What to work on - Nothing but the lines from the start of the data through the line with "[5:26.89-5:27.89]" should appear in the answer, each retyped exactly, and pictures should not.

(Extracted data entries)
-- -- --

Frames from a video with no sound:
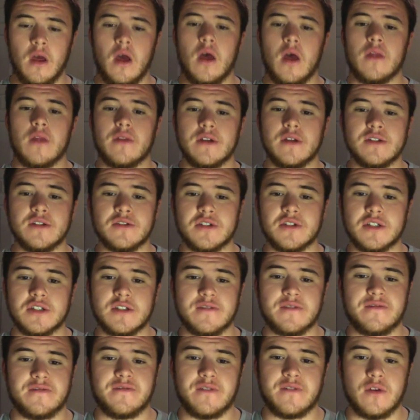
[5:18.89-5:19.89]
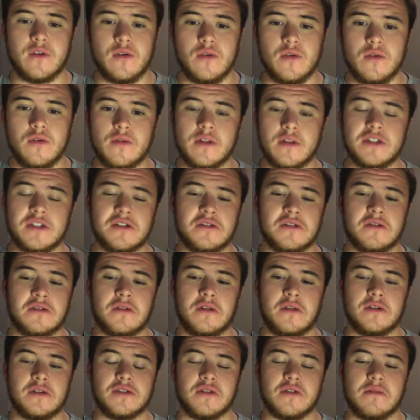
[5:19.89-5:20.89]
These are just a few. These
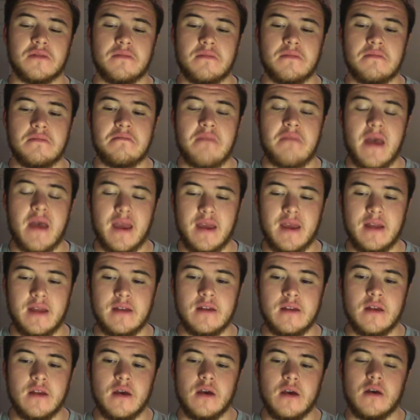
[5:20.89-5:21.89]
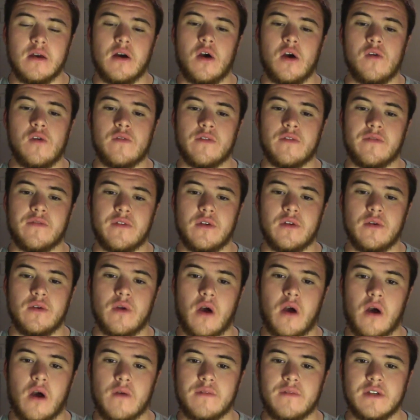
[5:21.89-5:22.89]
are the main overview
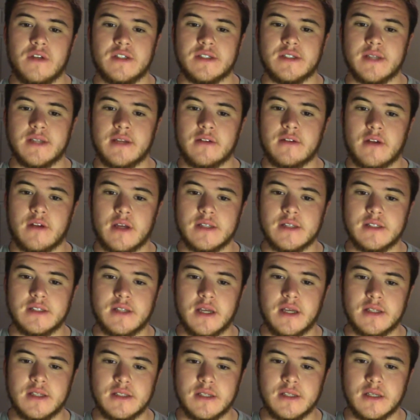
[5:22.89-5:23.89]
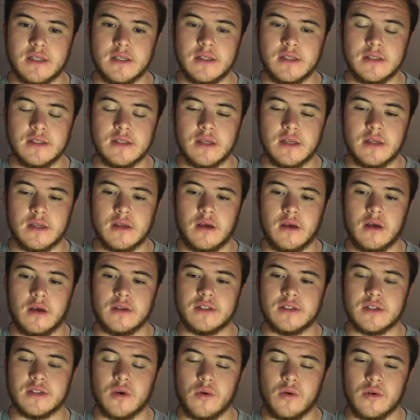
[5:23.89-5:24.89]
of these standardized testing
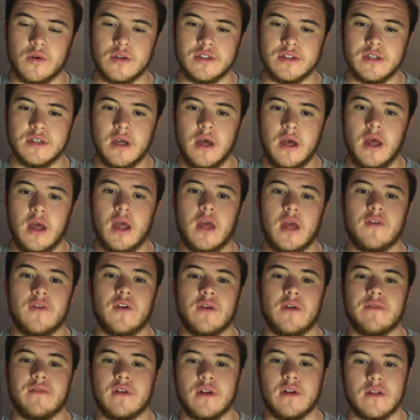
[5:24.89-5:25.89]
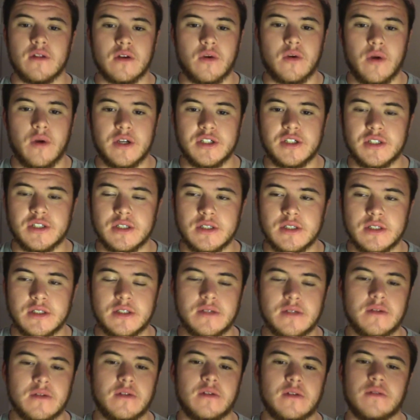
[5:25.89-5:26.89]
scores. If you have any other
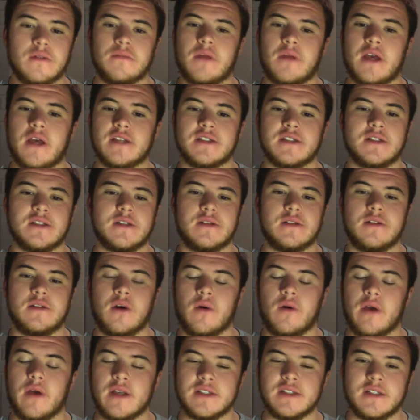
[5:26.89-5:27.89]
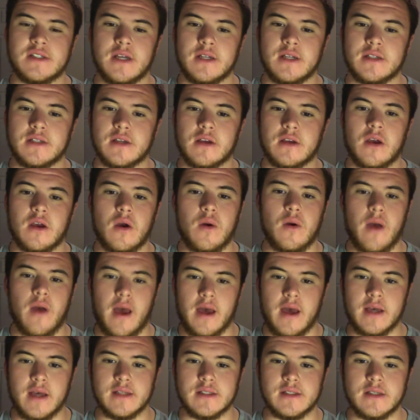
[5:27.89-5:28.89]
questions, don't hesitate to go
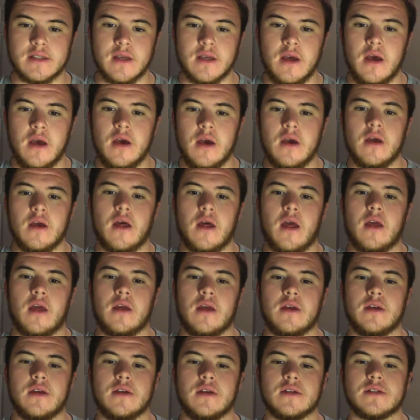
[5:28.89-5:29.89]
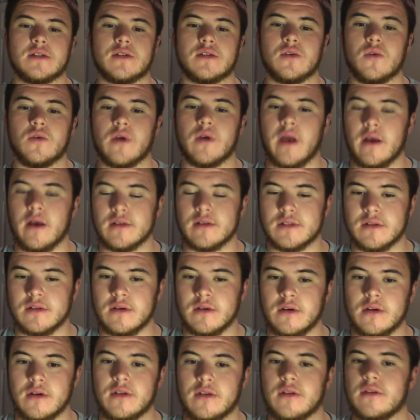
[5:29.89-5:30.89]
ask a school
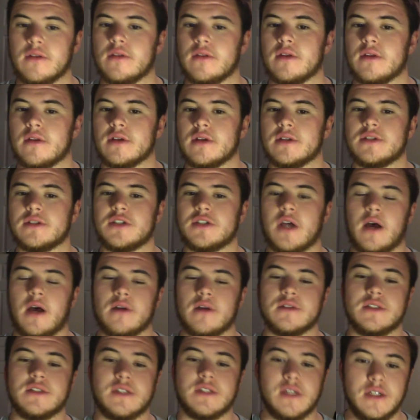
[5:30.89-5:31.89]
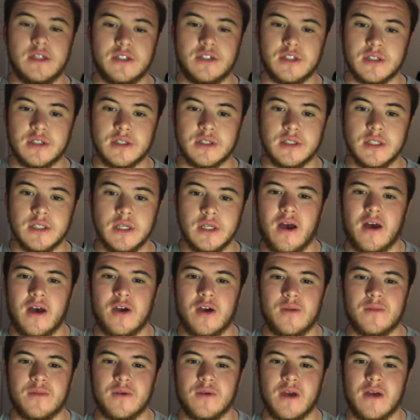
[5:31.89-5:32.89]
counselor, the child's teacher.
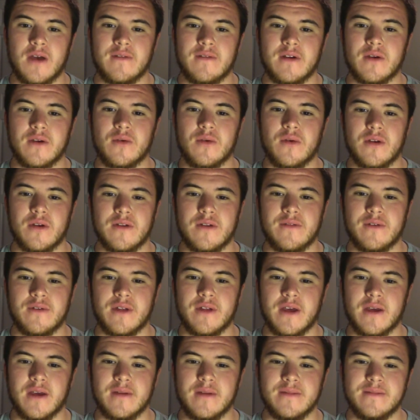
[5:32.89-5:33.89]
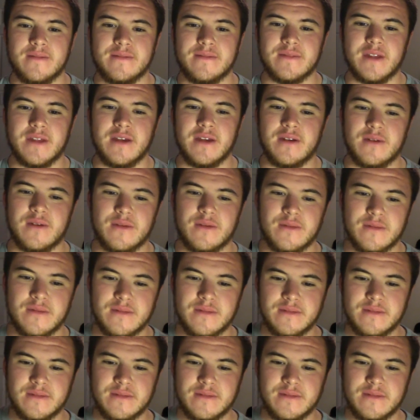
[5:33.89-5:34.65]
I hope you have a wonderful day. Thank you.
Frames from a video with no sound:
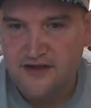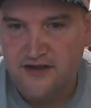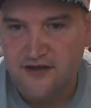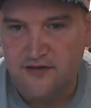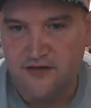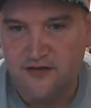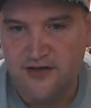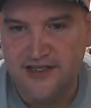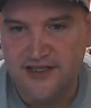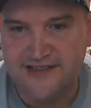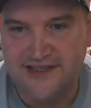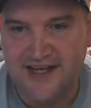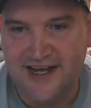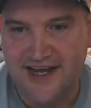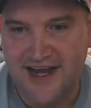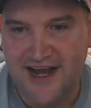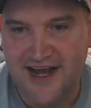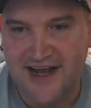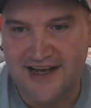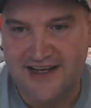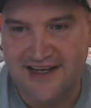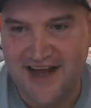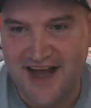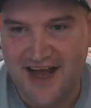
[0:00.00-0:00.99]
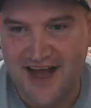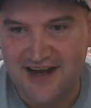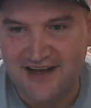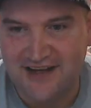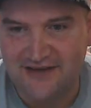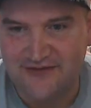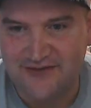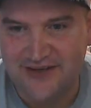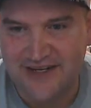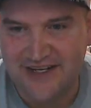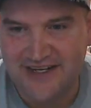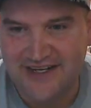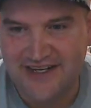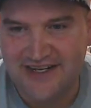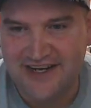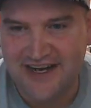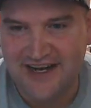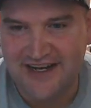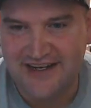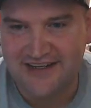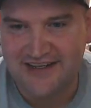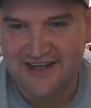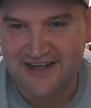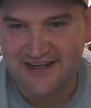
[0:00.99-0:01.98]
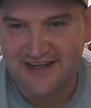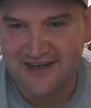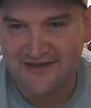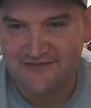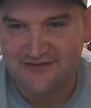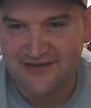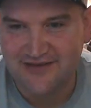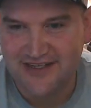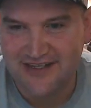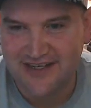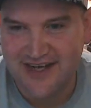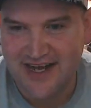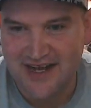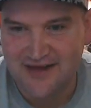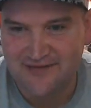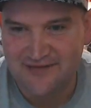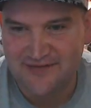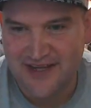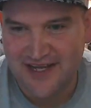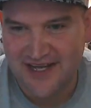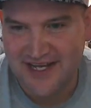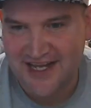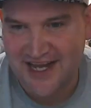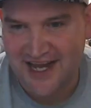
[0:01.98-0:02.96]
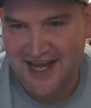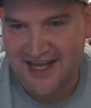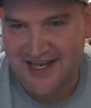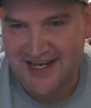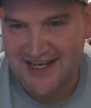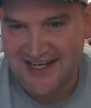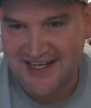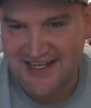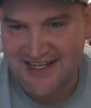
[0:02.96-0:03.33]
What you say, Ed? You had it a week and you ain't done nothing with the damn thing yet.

-- -- --

Your solution -
Frames from a video with no sound:
[5:18.89-5:19.89]
[5:19.89-5:20.89]
These are just a few. These
[5:20.89-5:21.89]
[5:21.89-5:22.89]
are the main overview
[5:22.89-5:23.89]
[5:23.89-5:24.89]
of these standardized testing
[5:24.89-5:25.89]
[5:25.89-5:26.89]
scores. If you have any other
[5:26.89-5:27.89]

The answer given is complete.